# [Work item]
An exact transcription of the entries is required, with none of the pictures carried over.

━━━━━━

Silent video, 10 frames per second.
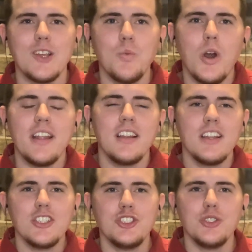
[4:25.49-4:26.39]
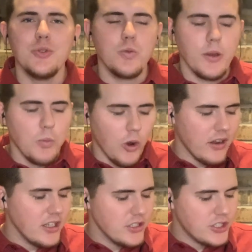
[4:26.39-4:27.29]
then what do we
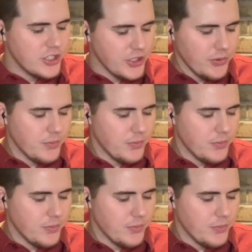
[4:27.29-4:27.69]
want to do?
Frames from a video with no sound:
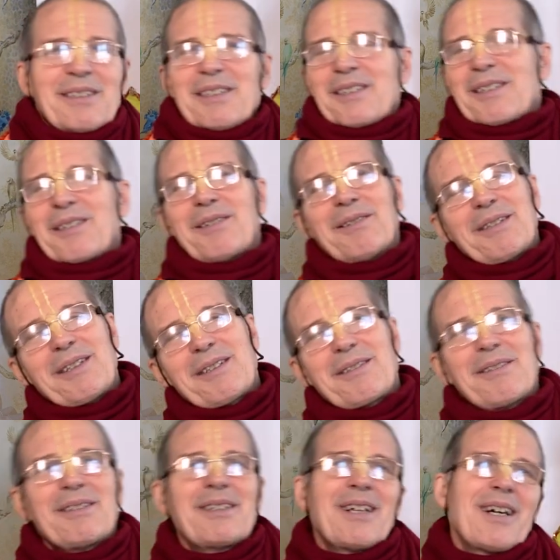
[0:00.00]
He's going
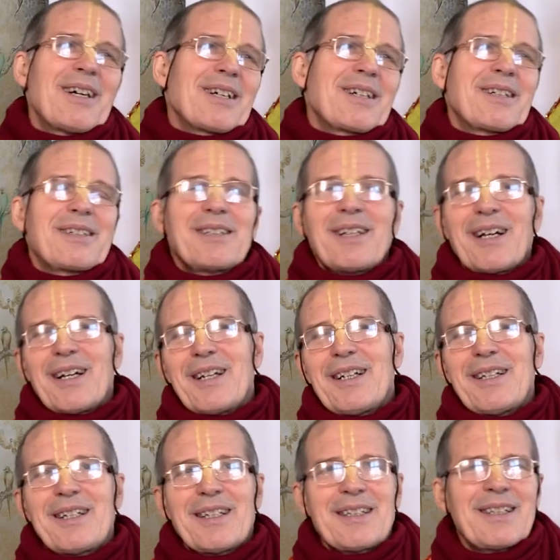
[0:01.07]
through a dark
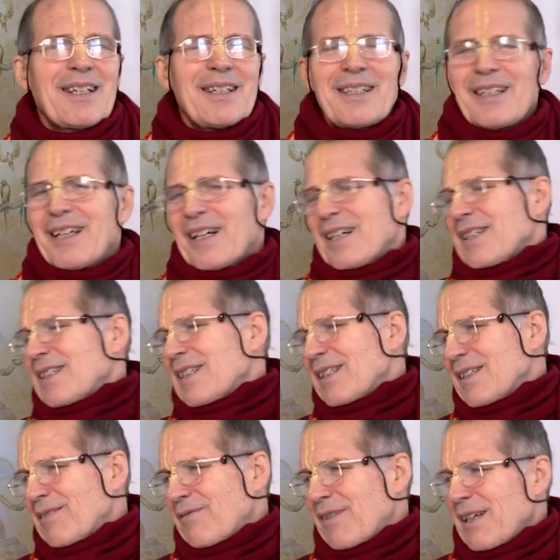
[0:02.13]
night, and then he asks
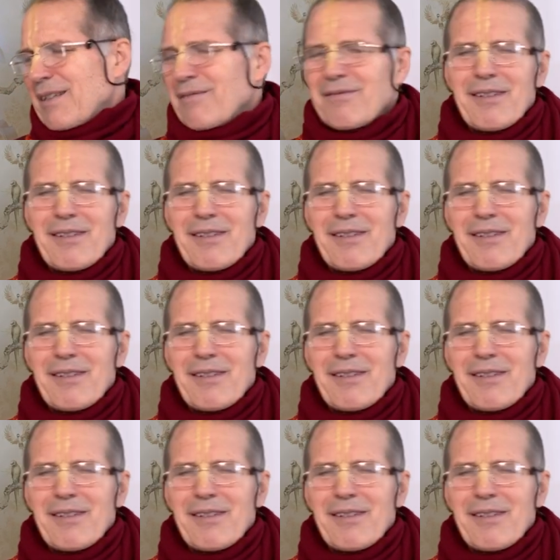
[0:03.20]
his friend,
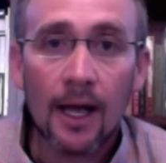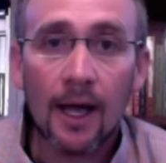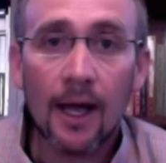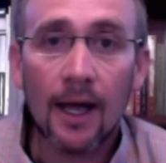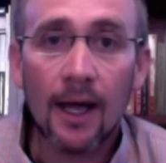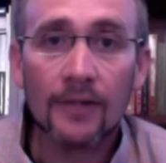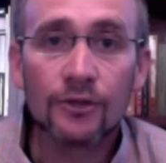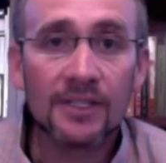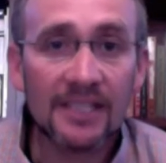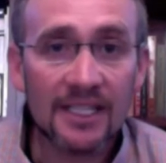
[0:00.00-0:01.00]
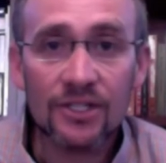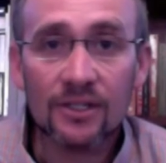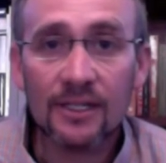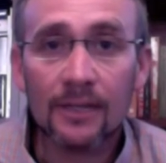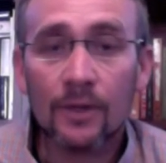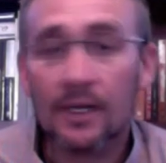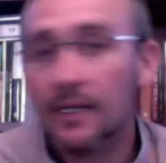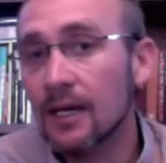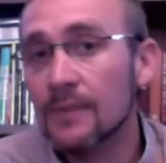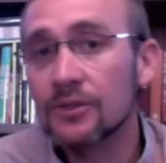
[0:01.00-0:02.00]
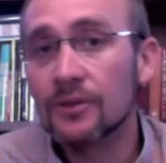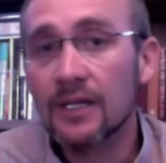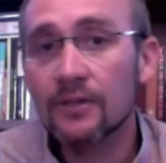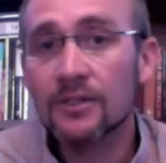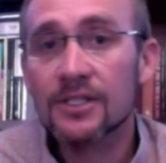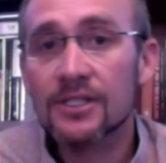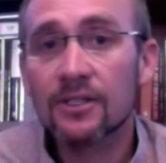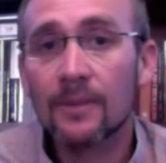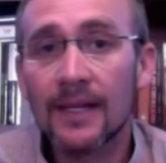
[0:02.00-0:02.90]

Uh, traditionally, when it comes to endocrine system,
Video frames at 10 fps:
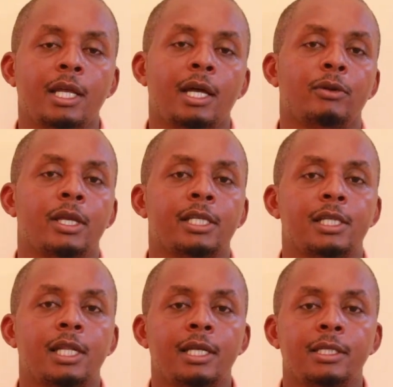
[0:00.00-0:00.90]
There we
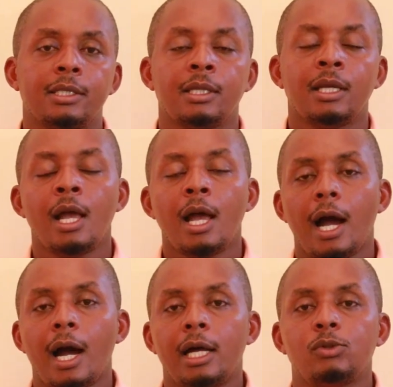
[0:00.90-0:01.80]
get length
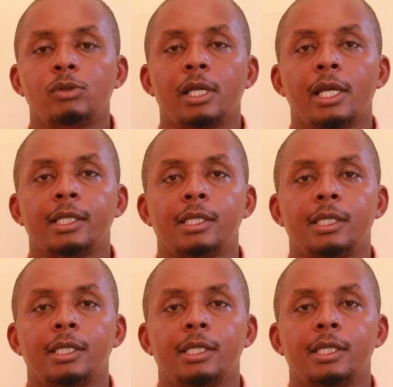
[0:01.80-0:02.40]
and we get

━━━━━━

# [Written response]
Silent video, 10 frames per second.
[4:25.49-4:26.39]
[4:26.39-4:27.29]
then what do we
[4:27.29-4:27.69]
want to do?
Frames from a video with no sound:
[0:00.00]
He's going
[0:01.07]
through a dark
[0:02.13]
night, and then he asks
[0:03.20]
his friend,
[0:00.00-0:01.00]
[0:01.00-0:02.00]
[0:02.00-0:02.90]

Uh, traditionally, when it comes to endocrine system,
Video frames at 10 fps:
[0:00.00-0:00.90]
There we
[0:00.90-0:01.80]
get length
[0:01.80-0:02.40]
and we get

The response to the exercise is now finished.